To My Beautiful Threenager,
My gorgeous baby girl. I love you so much. You are so strong, beautiful and fierce. You are incredibly smart and funny. You make me laugh all day long and the curls in your hair are so beautiful they bring tears to my eyes. I know you are getting more and more independent every day.
I know you want to grow up so fast. I know you don’t always want to do what Mommy asks you to do. I know that you got a baby brother recently and mommy had surgery. It was a lot. We missed a lot of snuggles and things are different now. I know it’s not just us anymore and I miss that time that we had together more than you know. We are both trying to adjust to this new chapter in our lives.
I don’t like that we disagree a lot these days. I don’t like the crazy attitude that you have. Saying things like, “Mommy, I told you I don’t want any more milk!” instead of “Mommy, no thank you.” is trying my patience something awful. Some days when we can’t see eye to eye, your attitude can bring me to tears or make me want to scream. I know this is just a phase. I know that we will have so many good years together.
Don’t worry, we will get through this phase of tantrums, disagreements and growing pains. We will have more days of laughing and snuggles. I also know that this attitude will rear its head again. I also know we will have some tenuous times in about ten years.

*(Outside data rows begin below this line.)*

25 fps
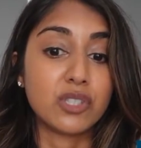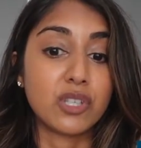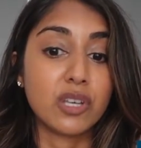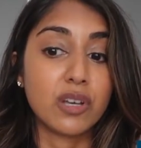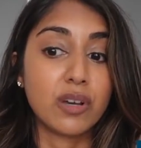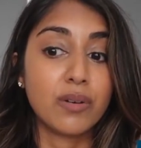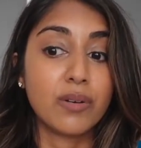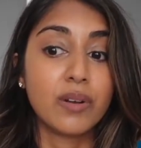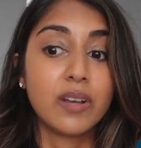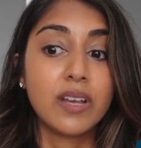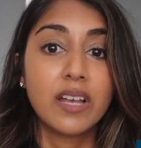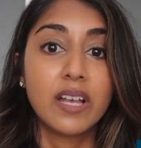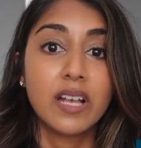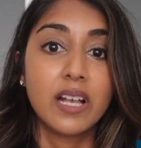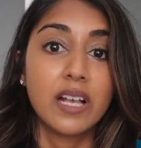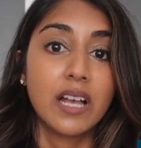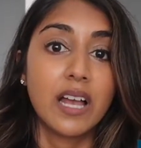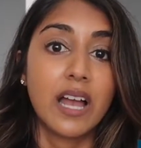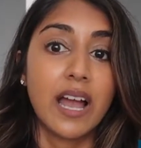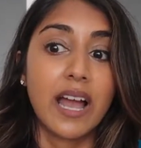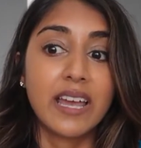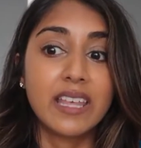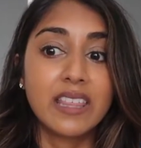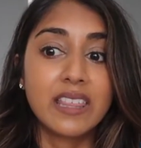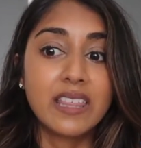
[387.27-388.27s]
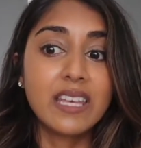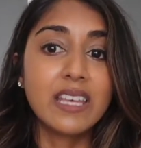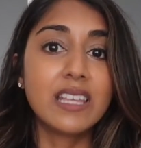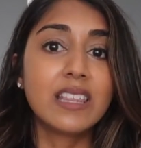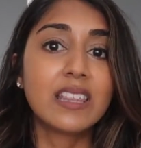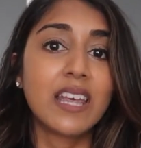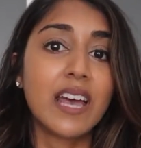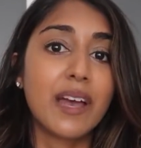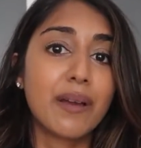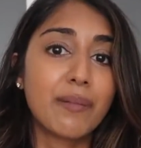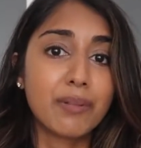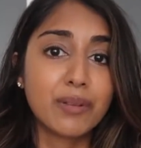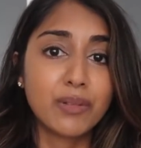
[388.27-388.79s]
So I
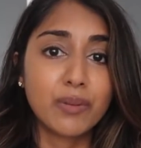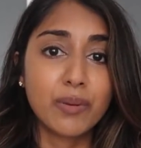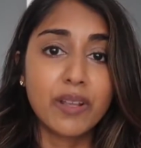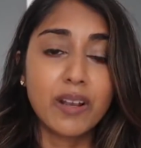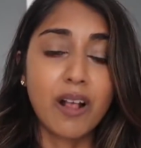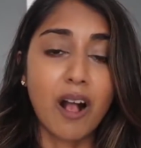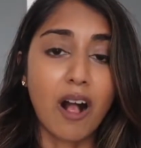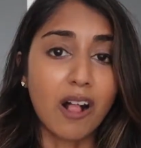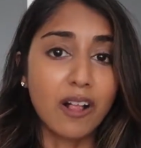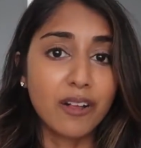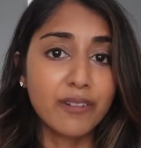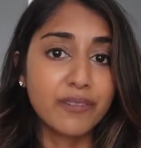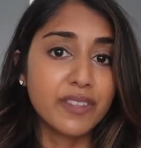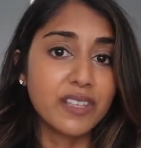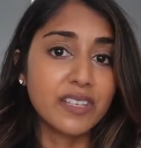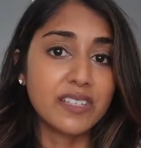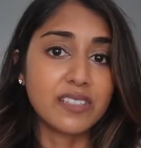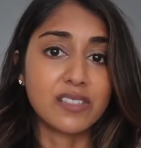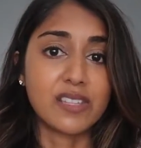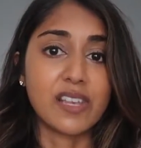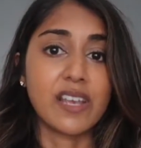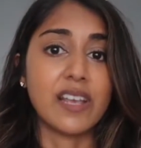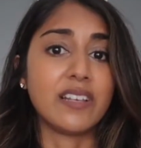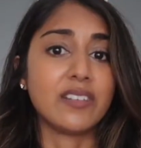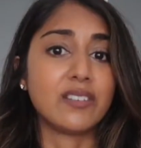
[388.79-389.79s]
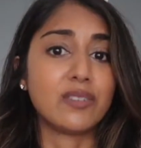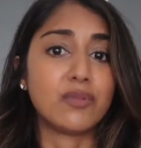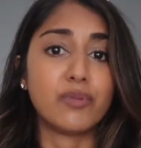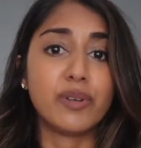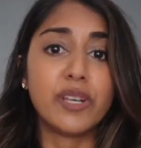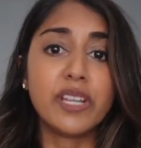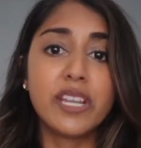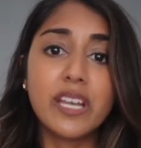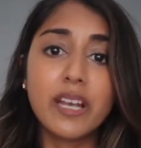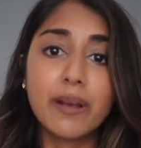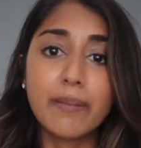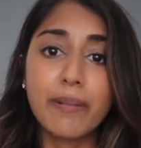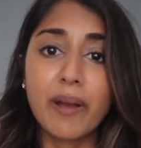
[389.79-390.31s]
think that between all of these things,
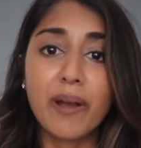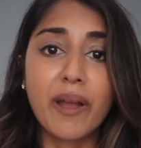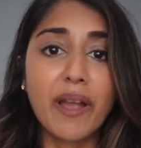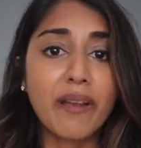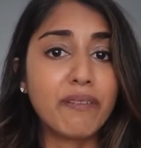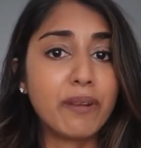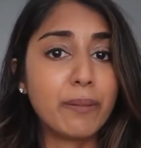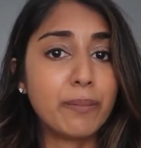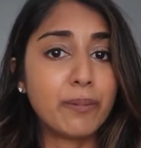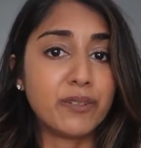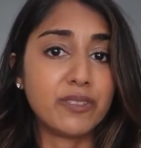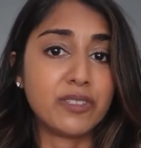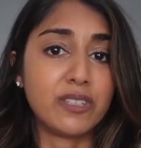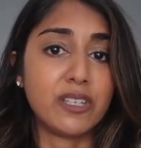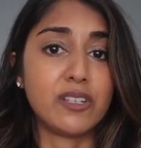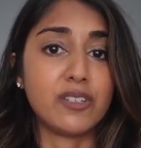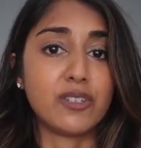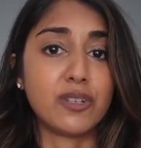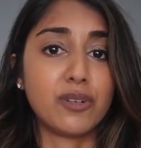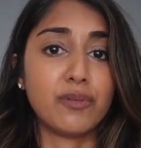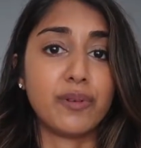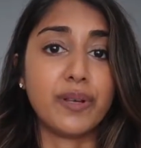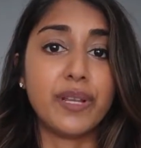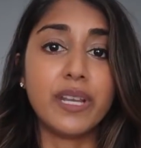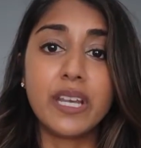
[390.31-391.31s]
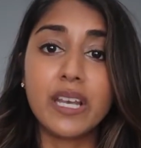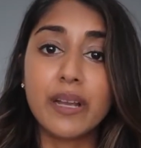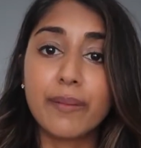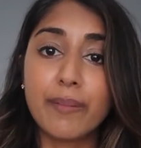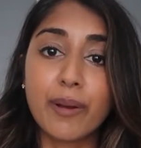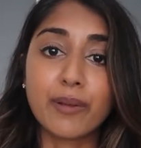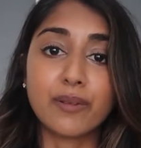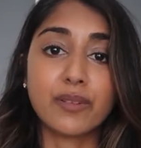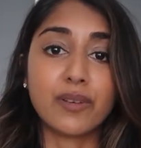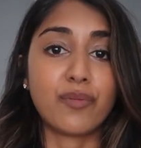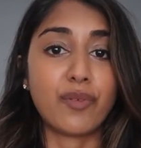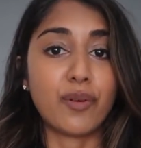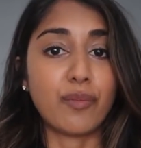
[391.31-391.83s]
reading about every procedure, reading
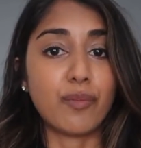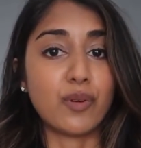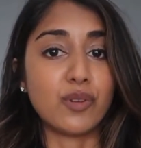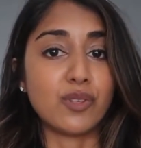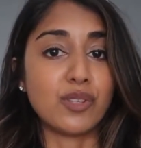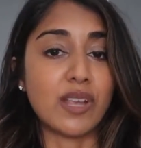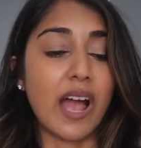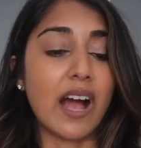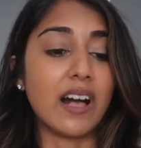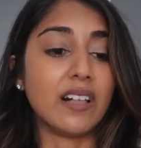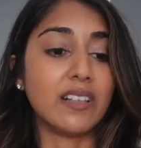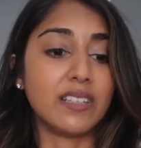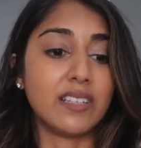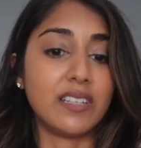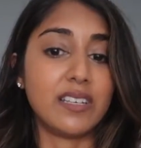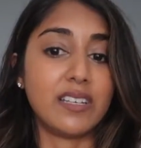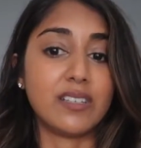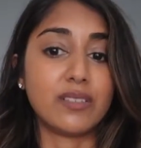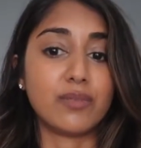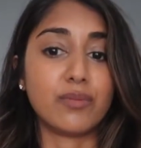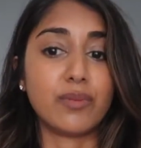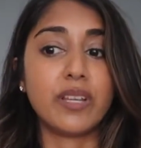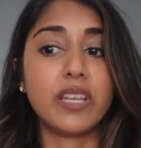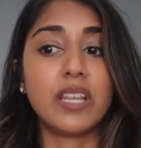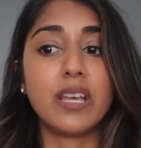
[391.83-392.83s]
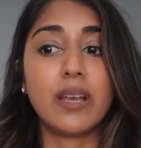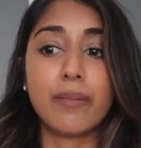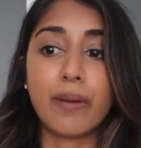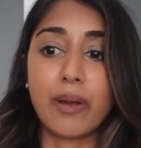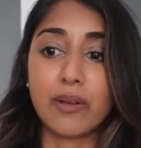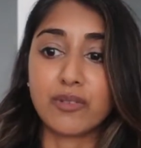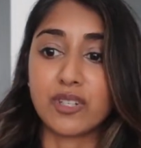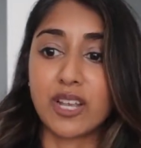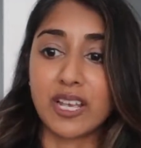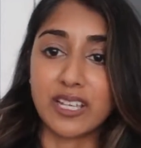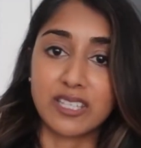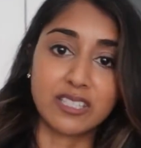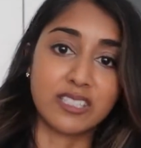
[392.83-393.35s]
about different modalities, reading
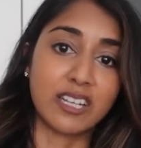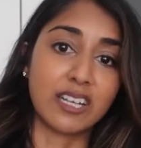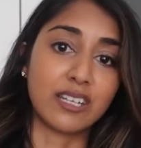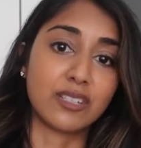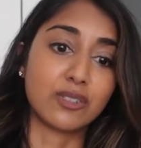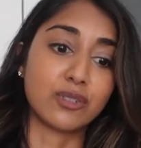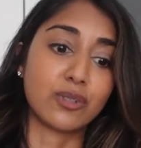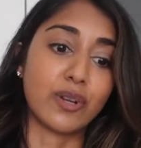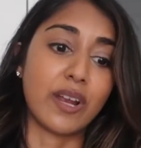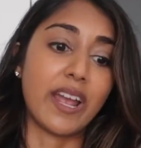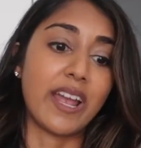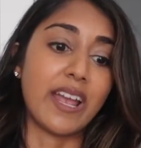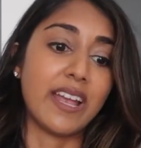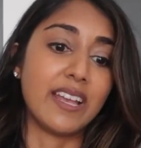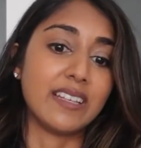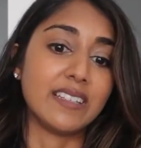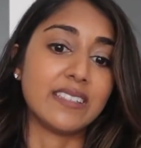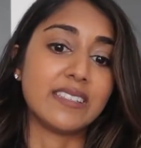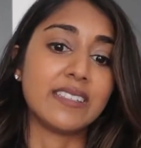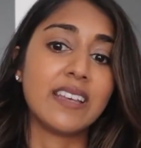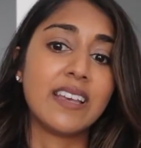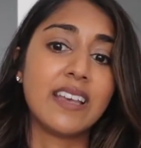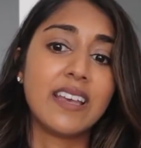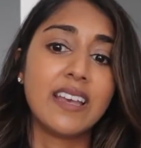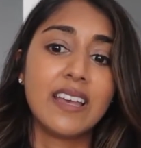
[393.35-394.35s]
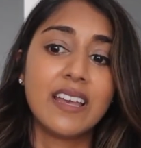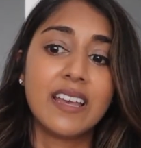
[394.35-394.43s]
about chest x-rays,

Things will be said, punishments will happen, but know that I love you more than you could ever know and I will always have your back.
For now, you are just three. For now, at the end of the day— despite our disagreements— we can still snuggle and giggle at bedtime. And you can say “Mommy, I love you.” and I can respond “Buggy, I love you too.” while tears silently fall down my face.
For now and for always, despite the threenager or the teenager status, you will forever be, “my best girl.”